_Your goal_
For this exercise, please return exactly the line containing "[00:01:02.47 to 00:01:03.37]" and each line after it through the end of the records, with no pictures included.

_Information_
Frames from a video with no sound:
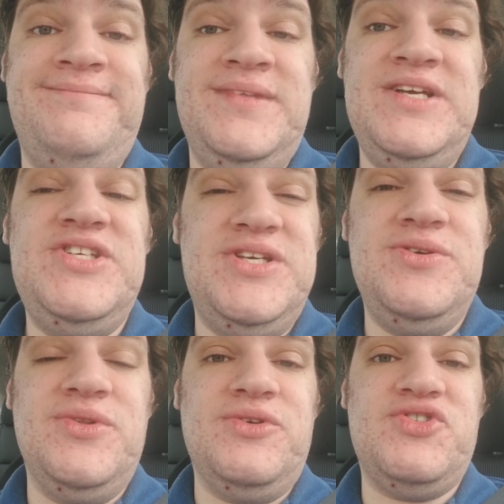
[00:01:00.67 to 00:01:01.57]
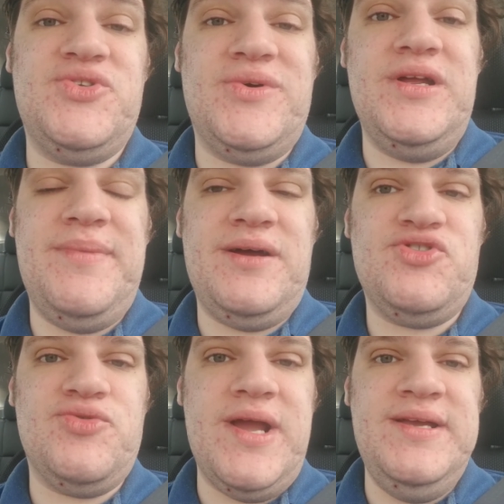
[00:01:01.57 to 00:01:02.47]
It's a cute little story
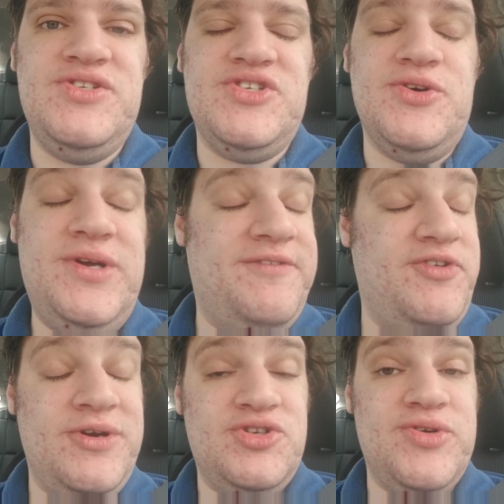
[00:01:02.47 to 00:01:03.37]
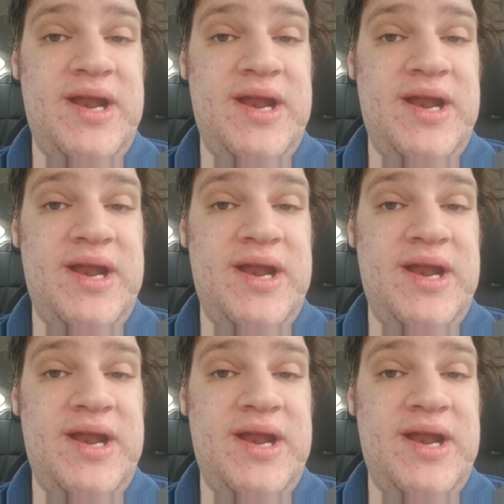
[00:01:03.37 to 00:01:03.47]
about trains, so if you're a train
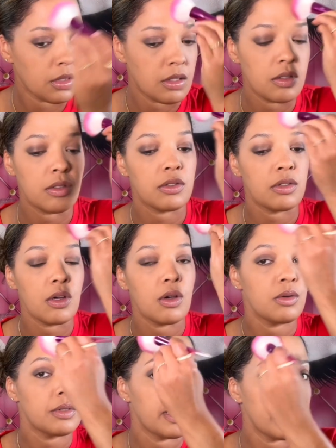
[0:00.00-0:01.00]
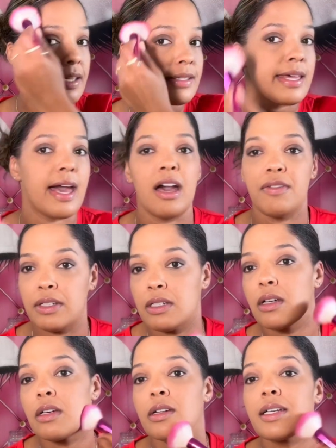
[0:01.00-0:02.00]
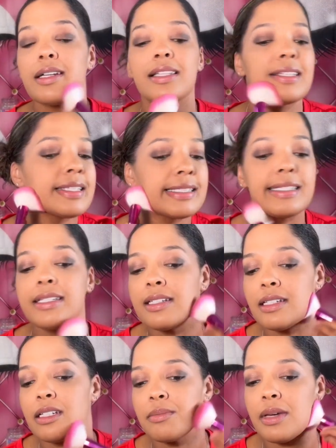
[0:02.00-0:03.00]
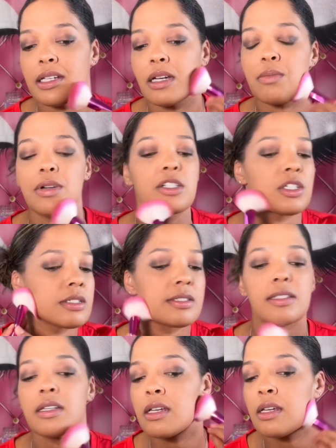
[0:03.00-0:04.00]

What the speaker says: So nice having clean makeup brushes.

_Answer to the problem_
[00:01:02.47 to 00:01:03.37]
[00:01:03.37 to 00:01:03.47]
about trains, so if you're a train
[0:00.00-0:01.00]
[0:01.00-0:02.00]
[0:02.00-0:03.00]
[0:03.00-0:04.00]

What the speaker says: So nice having clean makeup brushes.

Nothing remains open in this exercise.